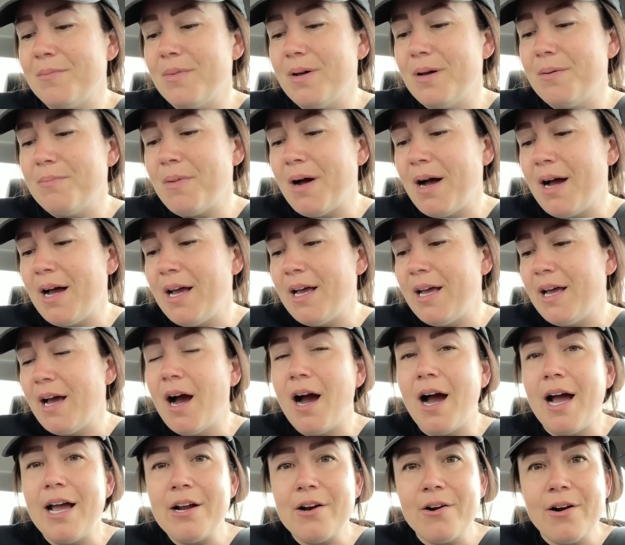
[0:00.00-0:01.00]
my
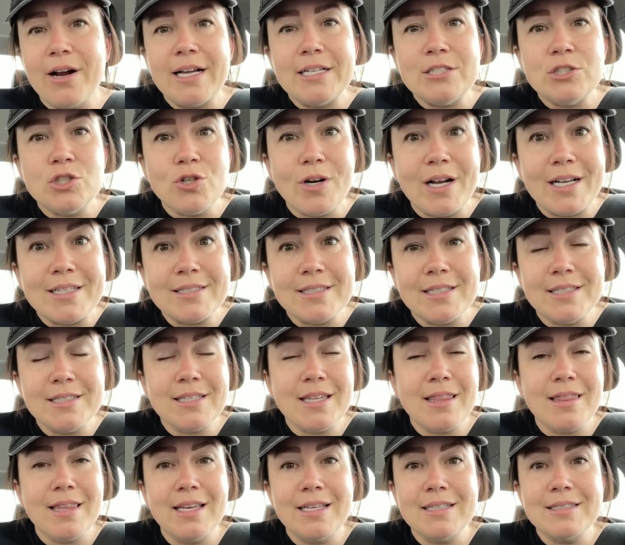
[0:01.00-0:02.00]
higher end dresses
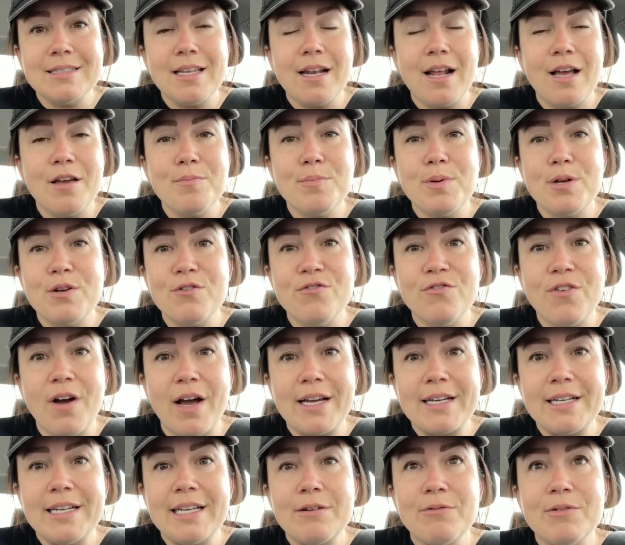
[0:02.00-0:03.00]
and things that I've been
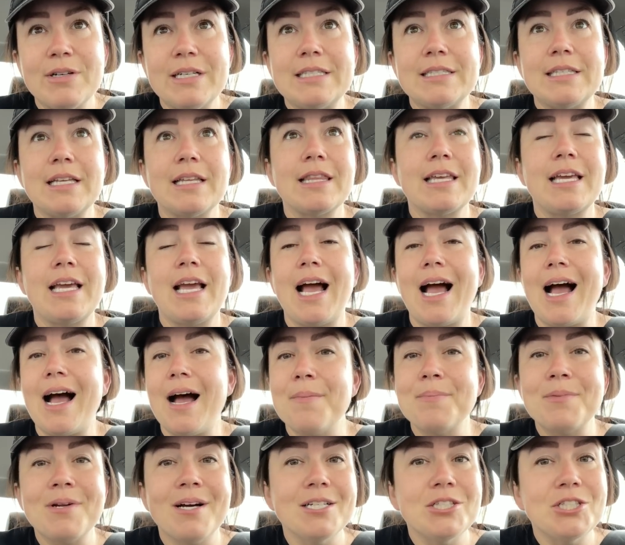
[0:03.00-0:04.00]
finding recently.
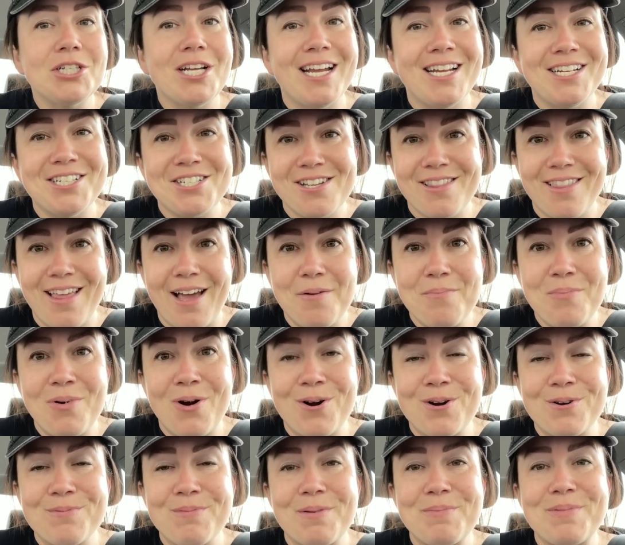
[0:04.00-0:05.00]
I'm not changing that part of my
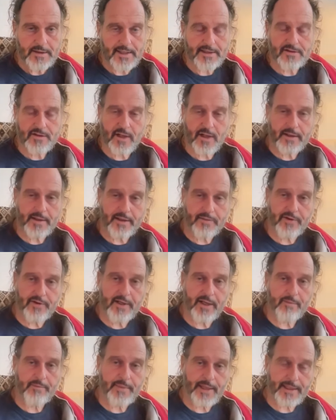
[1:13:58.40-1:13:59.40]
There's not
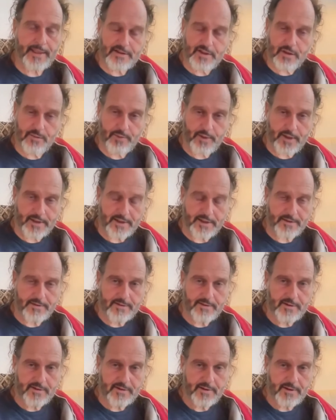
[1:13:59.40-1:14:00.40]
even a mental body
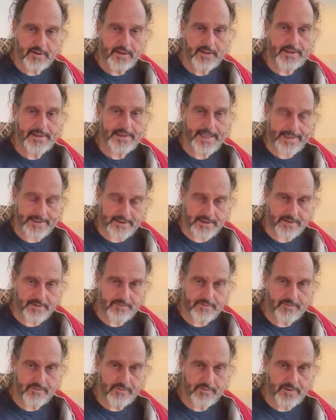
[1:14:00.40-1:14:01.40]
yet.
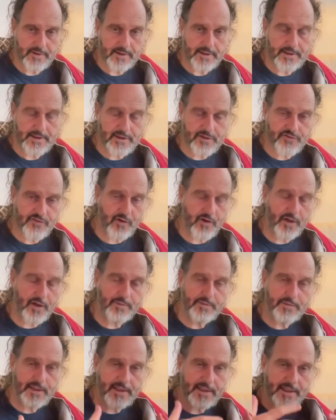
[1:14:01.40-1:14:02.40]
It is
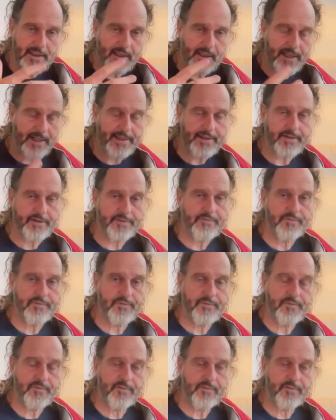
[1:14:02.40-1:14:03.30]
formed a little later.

> [Prompt]
Once the pictures are set aside, give the rest of the listing again exactly.

> [Output of the exercise]
[0:00.00-0:01.00]
my
[0:01.00-0:02.00]
higher end dresses
[0:02.00-0:03.00]
and things that I've been
[0:03.00-0:04.00]
finding recently.
[0:04.00-0:05.00]
I'm not changing that part of my
[1:13:58.40-1:13:59.40]
There's not
[1:13:59.40-1:14:00.40]
even a mental body
[1:14:00.40-1:14:01.40]
yet.
[1:14:01.40-1:14:02.40]
It is
[1:14:02.40-1:14:03.30]
formed a little later.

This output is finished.